● Work item:
The required output consists solely of the lines from the top of the listing through the line containing "[00:02:52.88 to 00:02:53.88]", transcribed exactly.
——
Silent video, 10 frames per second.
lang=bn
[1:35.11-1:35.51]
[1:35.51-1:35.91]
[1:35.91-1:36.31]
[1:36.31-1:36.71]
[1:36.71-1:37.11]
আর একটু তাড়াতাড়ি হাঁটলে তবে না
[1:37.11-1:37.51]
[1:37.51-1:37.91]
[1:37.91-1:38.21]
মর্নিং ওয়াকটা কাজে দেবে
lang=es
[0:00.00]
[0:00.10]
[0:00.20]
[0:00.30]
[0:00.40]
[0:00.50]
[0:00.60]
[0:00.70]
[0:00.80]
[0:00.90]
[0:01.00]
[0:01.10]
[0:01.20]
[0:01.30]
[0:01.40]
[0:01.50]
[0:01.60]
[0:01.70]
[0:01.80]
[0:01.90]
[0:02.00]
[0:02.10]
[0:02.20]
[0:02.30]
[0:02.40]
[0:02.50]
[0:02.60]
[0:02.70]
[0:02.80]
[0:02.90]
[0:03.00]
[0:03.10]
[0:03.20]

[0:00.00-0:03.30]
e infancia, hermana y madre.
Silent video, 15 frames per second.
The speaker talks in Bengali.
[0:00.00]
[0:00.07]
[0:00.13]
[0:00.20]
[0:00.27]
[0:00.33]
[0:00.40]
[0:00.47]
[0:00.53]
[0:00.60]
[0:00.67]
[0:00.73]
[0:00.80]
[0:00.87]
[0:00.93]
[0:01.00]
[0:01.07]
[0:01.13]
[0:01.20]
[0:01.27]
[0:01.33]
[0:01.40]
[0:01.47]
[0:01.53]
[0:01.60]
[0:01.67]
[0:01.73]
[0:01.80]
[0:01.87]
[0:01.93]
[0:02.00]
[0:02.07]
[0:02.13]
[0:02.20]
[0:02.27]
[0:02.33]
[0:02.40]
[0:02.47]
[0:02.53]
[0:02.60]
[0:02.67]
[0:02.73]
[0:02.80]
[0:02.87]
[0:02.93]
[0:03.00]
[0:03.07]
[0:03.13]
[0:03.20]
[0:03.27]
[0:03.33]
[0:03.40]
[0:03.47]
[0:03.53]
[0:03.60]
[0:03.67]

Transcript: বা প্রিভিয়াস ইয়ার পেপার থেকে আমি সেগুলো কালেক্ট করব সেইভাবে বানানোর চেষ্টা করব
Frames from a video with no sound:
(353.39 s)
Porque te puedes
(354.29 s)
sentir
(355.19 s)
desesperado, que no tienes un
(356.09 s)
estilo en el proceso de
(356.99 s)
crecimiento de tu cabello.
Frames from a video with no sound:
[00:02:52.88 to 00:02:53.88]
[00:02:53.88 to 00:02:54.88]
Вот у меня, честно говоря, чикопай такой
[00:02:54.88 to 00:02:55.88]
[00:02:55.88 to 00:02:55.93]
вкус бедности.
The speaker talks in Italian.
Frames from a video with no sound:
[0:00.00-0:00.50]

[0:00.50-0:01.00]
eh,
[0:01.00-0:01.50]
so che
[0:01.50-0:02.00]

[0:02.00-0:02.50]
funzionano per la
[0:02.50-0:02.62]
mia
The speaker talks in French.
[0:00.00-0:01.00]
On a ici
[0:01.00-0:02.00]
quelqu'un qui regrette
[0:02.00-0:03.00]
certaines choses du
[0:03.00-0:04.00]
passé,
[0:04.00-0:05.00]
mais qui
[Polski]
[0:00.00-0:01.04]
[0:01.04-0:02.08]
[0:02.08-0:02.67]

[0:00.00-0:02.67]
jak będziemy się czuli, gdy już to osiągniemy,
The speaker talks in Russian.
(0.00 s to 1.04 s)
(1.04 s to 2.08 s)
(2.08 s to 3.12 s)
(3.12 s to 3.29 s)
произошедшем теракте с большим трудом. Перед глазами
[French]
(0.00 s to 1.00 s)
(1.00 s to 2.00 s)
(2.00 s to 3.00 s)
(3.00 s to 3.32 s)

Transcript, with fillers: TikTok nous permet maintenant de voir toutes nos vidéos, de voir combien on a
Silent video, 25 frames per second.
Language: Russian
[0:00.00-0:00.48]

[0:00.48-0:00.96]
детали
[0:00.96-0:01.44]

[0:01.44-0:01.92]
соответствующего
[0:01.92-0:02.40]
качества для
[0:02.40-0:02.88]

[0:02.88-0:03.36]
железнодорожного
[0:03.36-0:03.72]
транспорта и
——
● Solved problem:
Silent video, 10 frames per second.
lang=bn
[1:35.11-1:35.51]
[1:35.51-1:35.91]
[1:35.91-1:36.31]
[1:36.31-1:36.71]
[1:36.71-1:37.11]
আর একটু তাড়াতাড়ি হাঁটলে তবে না
[1:37.11-1:37.51]
[1:37.51-1:37.91]
[1:37.91-1:38.21]
মর্নিং ওয়াকটা কাজে দেবে
lang=es
[0:00.00]
[0:00.10]
[0:00.20]
[0:00.30]
[0:00.40]
[0:00.50]
[0:00.60]
[0:00.70]
[0:00.80]
[0:00.90]
[0:01.00]
[0:01.10]
[0:01.20]
[0:01.30]
[0:01.40]
[0:01.50]
[0:01.60]
[0:01.70]
[0:01.80]
[0:01.90]
[0:02.00]
[0:02.10]
[0:02.20]
[0:02.30]
[0:02.40]
[0:02.50]
[0:02.60]
[0:02.70]
[0:02.80]
[0:02.90]
[0:03.00]
[0:03.10]
[0:03.20]

[0:00.00-0:03.30]
e infancia, hermana y madre.
Silent video, 15 frames per second.
The speaker talks in Bengali.
[0:00.00]
[0:00.07]
[0:00.13]
[0:00.20]
[0:00.27]
[0:00.33]
[0:00.40]
[0:00.47]
[0:00.53]
[0:00.60]
[0:00.67]
[0:00.73]
[0:00.80]
[0:00.87]
[0:00.93]
[0:01.00]
[0:01.07]
[0:01.13]
[0:01.20]
[0:01.27]
[0:01.33]
[0:01.40]
[0:01.47]
[0:01.53]
[0:01.60]
[0:01.67]
[0:01.73]
[0:01.80]
[0:01.87]
[0:01.93]
[0:02.00]
[0:02.07]
[0:02.13]
[0:02.20]
[0:02.27]
[0:02.33]
[0:02.40]
[0:02.47]
[0:02.53]
[0:02.60]
[0:02.67]
[0:02.73]
[0:02.80]
[0:02.87]
[0:02.93]
[0:03.00]
[0:03.07]
[0:03.13]
[0:03.20]
[0:03.27]
[0:03.33]
[0:03.40]
[0:03.47]
[0:03.53]
[0:03.60]
[0:03.67]

Transcript: বা প্রিভিয়াস ইয়ার পেপার থেকে আমি সেগুলো কালেক্ট করব সেইভাবে বানানোর চেষ্টা করব
Frames from a video with no sound:
(353.39 s)
Porque te puedes
(354.29 s)
sentir
(355.19 s)
desesperado, que no tienes un
(356.09 s)
estilo en el proceso de
(356.99 s)
crecimiento de tu cabello.
Frames from a video with no sound:
[00:02:52.88 to 00:02:53.88]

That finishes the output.